(INFORMATION SHOWN)
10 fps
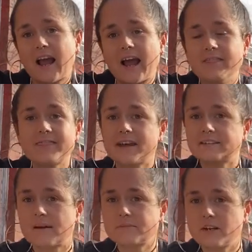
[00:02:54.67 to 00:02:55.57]
and that's
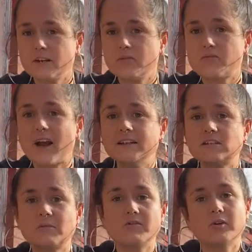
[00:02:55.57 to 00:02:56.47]
absolutely fine.
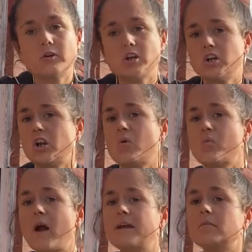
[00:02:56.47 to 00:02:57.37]
Some of you are going to know
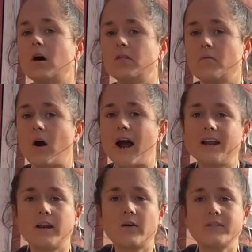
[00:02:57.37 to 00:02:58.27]
way more than what I
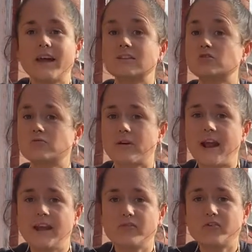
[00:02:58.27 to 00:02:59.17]
know, and that's
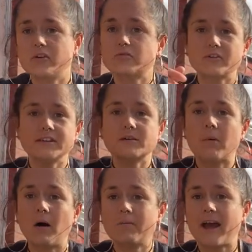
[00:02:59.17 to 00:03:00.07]
great. Feel free to
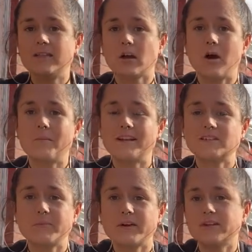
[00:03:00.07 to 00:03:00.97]
pop that in the comments,
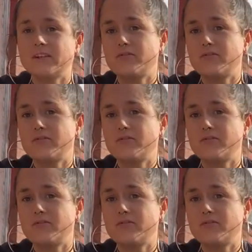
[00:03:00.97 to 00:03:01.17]
because if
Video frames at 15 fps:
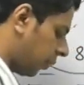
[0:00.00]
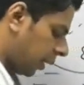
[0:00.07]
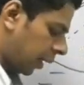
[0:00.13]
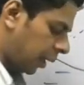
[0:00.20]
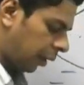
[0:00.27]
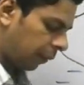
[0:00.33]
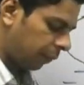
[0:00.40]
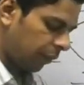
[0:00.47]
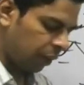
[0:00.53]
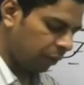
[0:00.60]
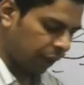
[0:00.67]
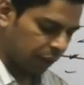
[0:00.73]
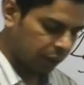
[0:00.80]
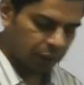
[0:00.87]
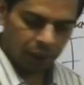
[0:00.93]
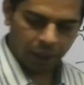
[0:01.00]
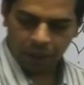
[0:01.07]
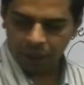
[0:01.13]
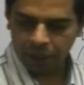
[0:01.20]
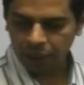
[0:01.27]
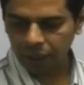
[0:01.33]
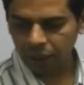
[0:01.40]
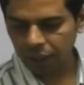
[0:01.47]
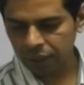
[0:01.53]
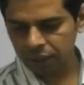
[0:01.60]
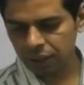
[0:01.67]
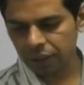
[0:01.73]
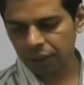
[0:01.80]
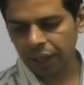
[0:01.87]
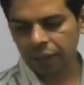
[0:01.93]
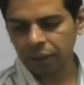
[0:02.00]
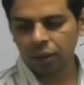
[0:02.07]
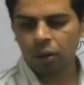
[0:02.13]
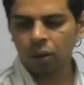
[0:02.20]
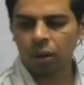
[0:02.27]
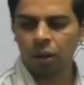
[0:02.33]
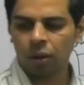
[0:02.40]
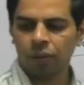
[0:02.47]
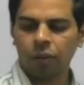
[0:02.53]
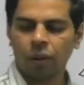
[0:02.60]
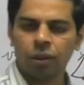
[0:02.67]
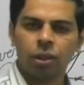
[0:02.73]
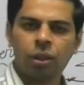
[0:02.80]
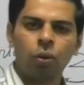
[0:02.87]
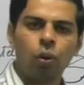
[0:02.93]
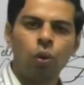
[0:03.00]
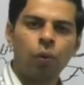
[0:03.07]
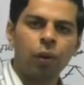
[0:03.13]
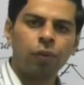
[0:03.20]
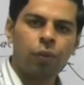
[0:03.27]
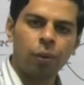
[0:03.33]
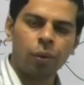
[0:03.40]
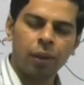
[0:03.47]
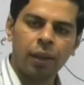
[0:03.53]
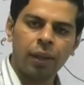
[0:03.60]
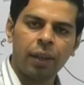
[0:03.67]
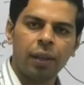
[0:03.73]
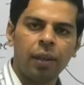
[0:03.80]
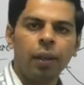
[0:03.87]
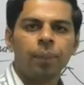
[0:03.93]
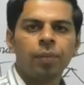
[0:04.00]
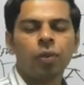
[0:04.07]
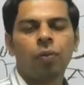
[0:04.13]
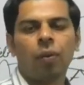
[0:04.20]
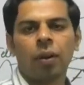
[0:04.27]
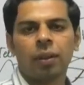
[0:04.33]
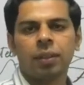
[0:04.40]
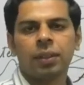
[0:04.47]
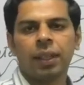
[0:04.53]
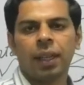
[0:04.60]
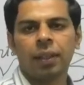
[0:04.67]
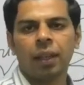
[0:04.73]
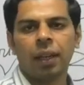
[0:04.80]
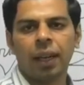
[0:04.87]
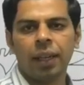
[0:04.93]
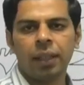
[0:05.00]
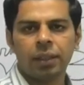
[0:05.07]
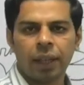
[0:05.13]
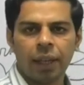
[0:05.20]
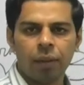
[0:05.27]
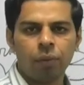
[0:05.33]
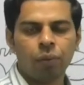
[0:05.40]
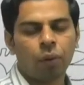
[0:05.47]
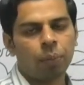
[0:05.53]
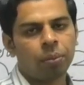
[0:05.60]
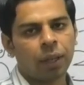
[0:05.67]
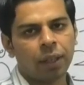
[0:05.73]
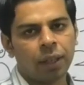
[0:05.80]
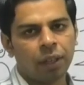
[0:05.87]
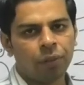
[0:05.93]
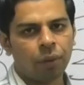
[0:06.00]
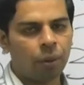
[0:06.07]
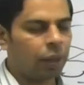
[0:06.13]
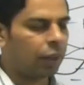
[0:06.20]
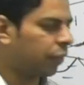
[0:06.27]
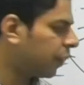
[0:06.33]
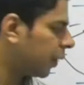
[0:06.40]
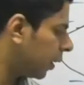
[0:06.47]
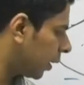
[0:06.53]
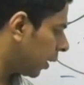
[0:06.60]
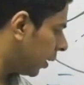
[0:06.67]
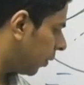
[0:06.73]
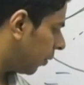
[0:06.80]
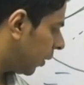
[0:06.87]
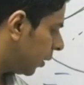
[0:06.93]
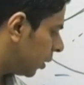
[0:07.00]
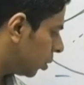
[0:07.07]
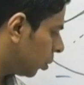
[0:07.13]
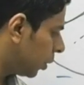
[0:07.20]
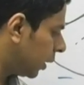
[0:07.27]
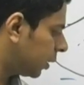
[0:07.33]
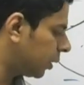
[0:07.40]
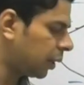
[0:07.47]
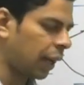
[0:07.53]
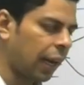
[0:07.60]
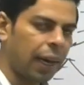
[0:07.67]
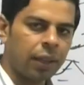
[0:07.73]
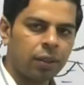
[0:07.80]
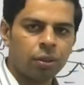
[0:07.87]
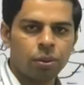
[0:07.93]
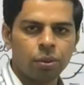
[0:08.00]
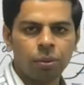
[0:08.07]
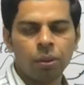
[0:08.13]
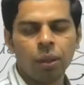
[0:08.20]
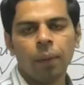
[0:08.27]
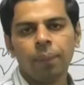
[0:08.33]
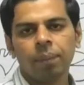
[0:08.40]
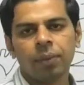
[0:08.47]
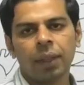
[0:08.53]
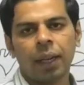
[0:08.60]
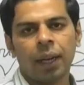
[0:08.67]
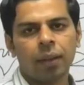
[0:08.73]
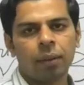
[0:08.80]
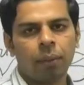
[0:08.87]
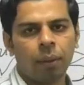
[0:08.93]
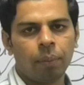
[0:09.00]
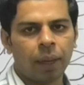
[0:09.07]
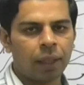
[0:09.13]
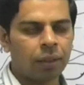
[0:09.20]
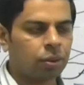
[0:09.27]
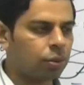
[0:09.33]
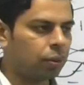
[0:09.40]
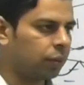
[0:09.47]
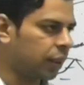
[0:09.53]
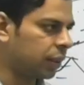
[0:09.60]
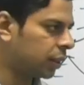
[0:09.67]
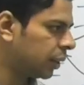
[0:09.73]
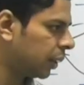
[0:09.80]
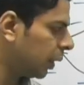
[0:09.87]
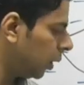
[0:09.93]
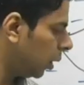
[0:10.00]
number. Once again, India has a track record of launching over four hundred foreign satellites and from thirty-four different countries. So, this adds to that uh, milestone once again.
(End INFORMATION SHOWN)
Write out the material above without changing a word, and skip any picture.

#### TASK RESULT
10 fps
[00:02:54.67 to 00:02:55.57]
and that's
[00:02:55.57 to 00:02:56.47]
absolutely fine.
[00:02:56.47 to 00:02:57.37]
Some of you are going to know
[00:02:57.37 to 00:02:58.27]
way more than what I
[00:02:58.27 to 00:02:59.17]
know, and that's
[00:02:59.17 to 00:03:00.07]
great. Feel free to
[00:03:00.07 to 00:03:00.97]
pop that in the comments,
[00:03:00.97 to 00:03:01.17]
because if
Video frames at 15 fps:
[0:00.00]
[0:00.07]
[0:00.13]
[0:00.20]
[0:00.27]
[0:00.33]
[0:00.40]
[0:00.47]
[0:00.53]
[0:00.60]
[0:00.67]
[0:00.73]
[0:00.80]
[0:00.87]
[0:00.93]
[0:01.00]
[0:01.07]
[0:01.13]
[0:01.20]
[0:01.27]
[0:01.33]
[0:01.40]
[0:01.47]
[0:01.53]
[0:01.60]
[0:01.67]
[0:01.73]
[0:01.80]
[0:01.87]
[0:01.93]
[0:02.00]
[0:02.07]
[0:02.13]
[0:02.20]
[0:02.27]
[0:02.33]
[0:02.40]
[0:02.47]
[0:02.53]
[0:02.60]
[0:02.67]
[0:02.73]
[0:02.80]
[0:02.87]
[0:02.93]
[0:03.00]
[0:03.07]
[0:03.13]
[0:03.20]
[0:03.27]
[0:03.33]
[0:03.40]
[0:03.47]
[0:03.53]
[0:03.60]
[0:03.67]
[0:03.73]
[0:03.80]
[0:03.87]
[0:03.93]
[0:04.00]
[0:04.07]
[0:04.13]
[0:04.20]
[0:04.27]
[0:04.33]
[0:04.40]
[0:04.47]
[0:04.53]
[0:04.60]
[0:04.67]
[0:04.73]
[0:04.80]
[0:04.87]
[0:04.93]
[0:05.00]
[0:05.07]
[0:05.13]
[0:05.20]
[0:05.27]
[0:05.33]
[0:05.40]
[0:05.47]
[0:05.53]
[0:05.60]
[0:05.67]
[0:05.73]
[0:05.80]
[0:05.87]
[0:05.93]
[0:06.00]
[0:06.07]
[0:06.13]
[0:06.20]
[0:06.27]
[0:06.33]
[0:06.40]
[0:06.47]
[0:06.53]
[0:06.60]
[0:06.67]
[0:06.73]
[0:06.80]
[0:06.87]
[0:06.93]
[0:07.00]
[0:07.07]
[0:07.13]
[0:07.20]
[0:07.27]
[0:07.33]
[0:07.40]
[0:07.47]
[0:07.53]
[0:07.60]
[0:07.67]
[0:07.73]
[0:07.80]
[0:07.87]
[0:07.93]
[0:08.00]
[0:08.07]
[0:08.13]
[0:08.20]
[0:08.27]
[0:08.33]
[0:08.40]
[0:08.47]
[0:08.53]
[0:08.60]
[0:08.67]
[0:08.73]
[0:08.80]
[0:08.87]
[0:08.93]
[0:09.00]
[0:09.07]
[0:09.13]
[0:09.20]
[0:09.27]
[0:09.33]
[0:09.40]
[0:09.47]
[0:09.53]
[0:09.60]
[0:09.67]
[0:09.73]
[0:09.80]
[0:09.87]
[0:09.93]
[0:10.00]
number. Once again, India has a track record of launching over four hundred foreign satellites and from thirty-four different countries. So, this adds to that uh, milestone once again.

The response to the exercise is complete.